Buddhist temple in Bangkok, Thailand

Wat Kalayanamitr Varamahavihara (วัดกัลยาณมิตรวรมหาวิหาร, , /th/) is a Buddhist temple (wat) in Bangkok, Thailand. The temple is located in Wat Kanlaya sub-district, on the Thonburi bank of the Chao Phraya River. The temple was established in 1825 by Chaophraya Nikonbodin (born To, เจ้าพระยานิกรบดินทร์ (โต)), a wealthy Thai Chinese trader, who donated the temple to Rama III. Chaophraya Nikonbodin was an ancestor of the Kalayanamitr family, whose descendants include Saprang Kalayanamitr.

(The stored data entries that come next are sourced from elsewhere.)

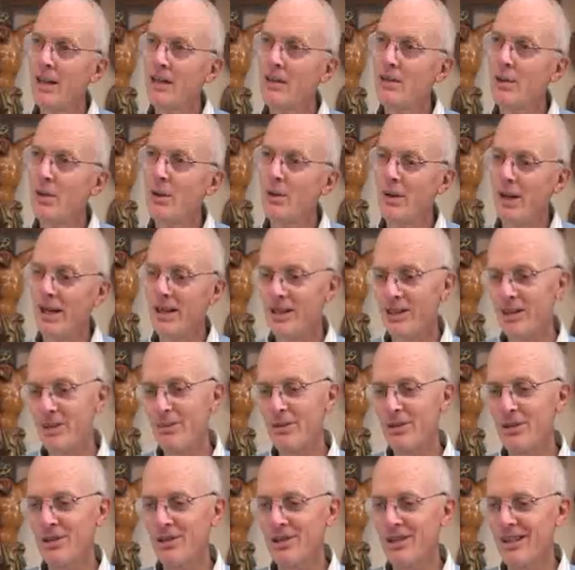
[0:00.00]
So as she
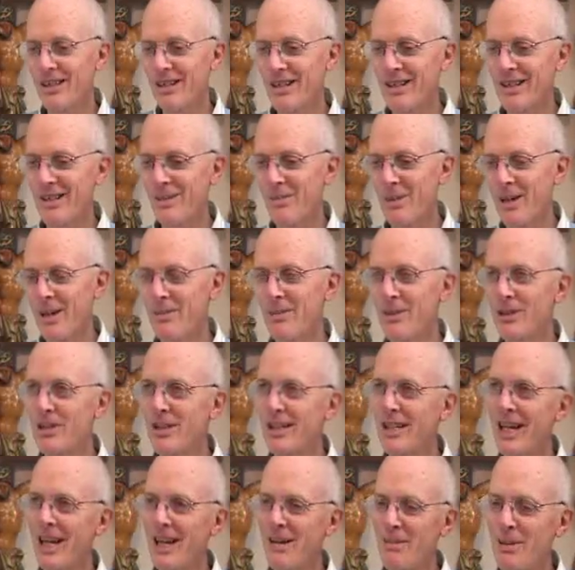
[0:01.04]
was looking at the baby,
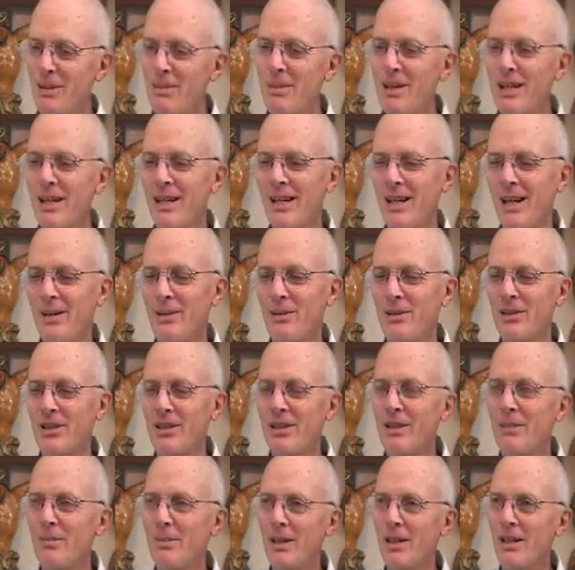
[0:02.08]
she came to me, and I was
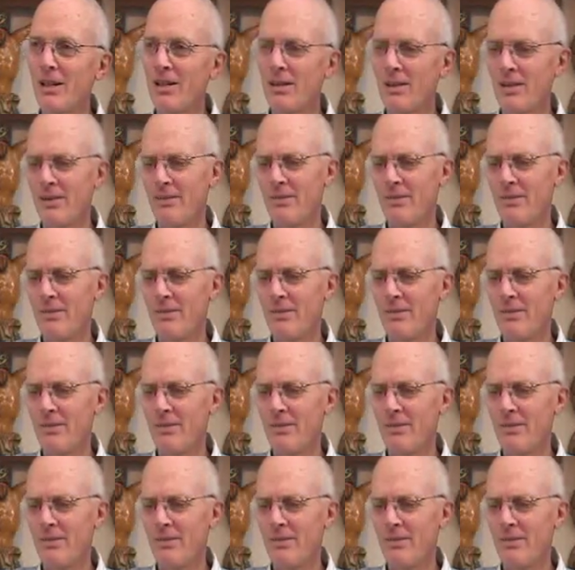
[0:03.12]
in the middle,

A poem inscribed in the temple reads:

| Thai | Transcription | English |
|---|---|---|
| วัดกัลยาณมิตรคนสนิทกษัตริย์สร้าง งามสล้างรุ่งเรืองดั่งเมืองสรวง เป็นที่เคารพสักการะคนทั้งปวง เพราะในหลวงจักรีวงศ์ทรงอุ้มชูฯ | Wat Kalayanamitr khon sanit kasat sang Ngam salang rung rueang dang mueang suang Pen thi khaorop sakkara khon thang puang Phro nailuang chakkriwong song umchu | True friend temple was built by a close friend of the King As glorious, beautiful, and prominent as the city of heaven It is respected and worshiped by all people Because it is cherished by the Chakri Dynasty King |

Wat Kalayanamitr Varamahavihara is one of three family temples of the Kalayanamitr family, along with Wat Rakhang and Wat Chakkrawatdirachawat Woramahawihan. The family name Kalayanamitr derives from a poem inscribed in the temple.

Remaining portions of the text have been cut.